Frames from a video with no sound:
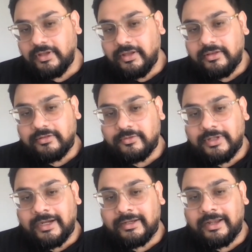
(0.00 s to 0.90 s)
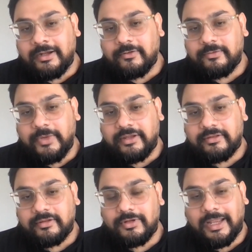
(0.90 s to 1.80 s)
So that kind of
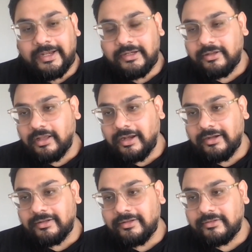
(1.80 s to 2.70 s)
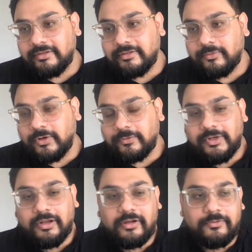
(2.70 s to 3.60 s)
makes us light, and this is what we
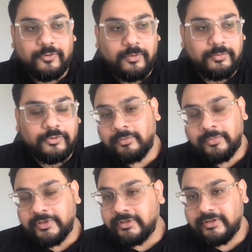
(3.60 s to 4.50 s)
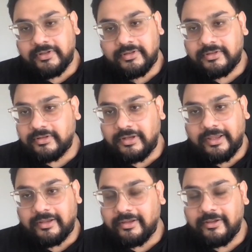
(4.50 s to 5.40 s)
learn from businesses
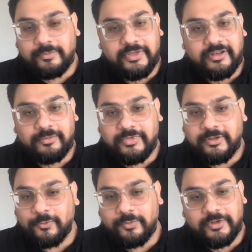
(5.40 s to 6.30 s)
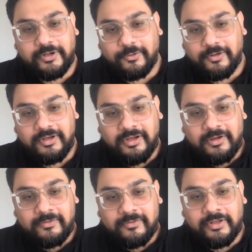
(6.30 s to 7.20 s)
like Airbnb, Uber, and all,
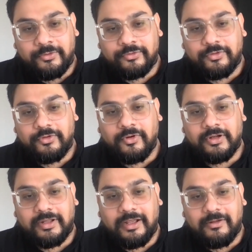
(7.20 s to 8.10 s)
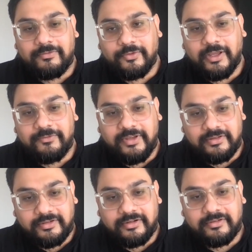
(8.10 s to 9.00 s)
where you should not have heavy
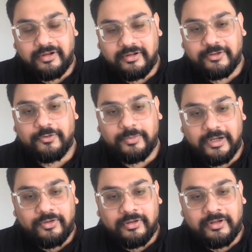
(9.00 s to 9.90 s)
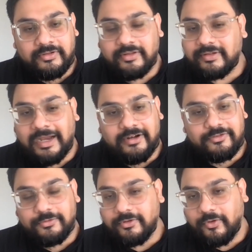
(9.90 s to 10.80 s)
assets under your belt. It just adds
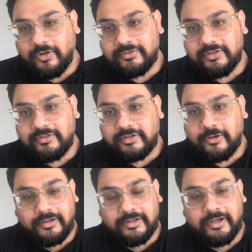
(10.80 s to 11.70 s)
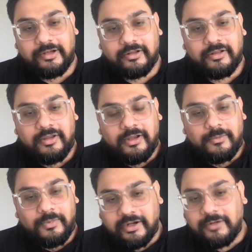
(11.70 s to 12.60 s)
to the cost. Instead of create a
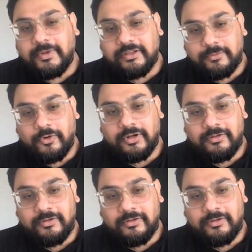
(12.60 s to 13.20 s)
marketplace model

Exercise brief
Without including any pictures, reproduce the data exactly.

Result
Frames from a video with no sound:
(0.00 s to 0.90 s)
(0.90 s to 1.80 s)
So that kind of
(1.80 s to 2.70 s)
(2.70 s to 3.60 s)
makes us light, and this is what we
(3.60 s to 4.50 s)
(4.50 s to 5.40 s)
learn from businesses
(5.40 s to 6.30 s)
(6.30 s to 7.20 s)
like Airbnb, Uber, and all,
(7.20 s to 8.10 s)
(8.10 s to 9.00 s)
where you should not have heavy
(9.00 s to 9.90 s)
(9.90 s to 10.80 s)
assets under your belt. It just adds
(10.80 s to 11.70 s)
(11.70 s to 12.60 s)
to the cost. Instead of create a
(12.60 s to 13.20 s)
marketplace model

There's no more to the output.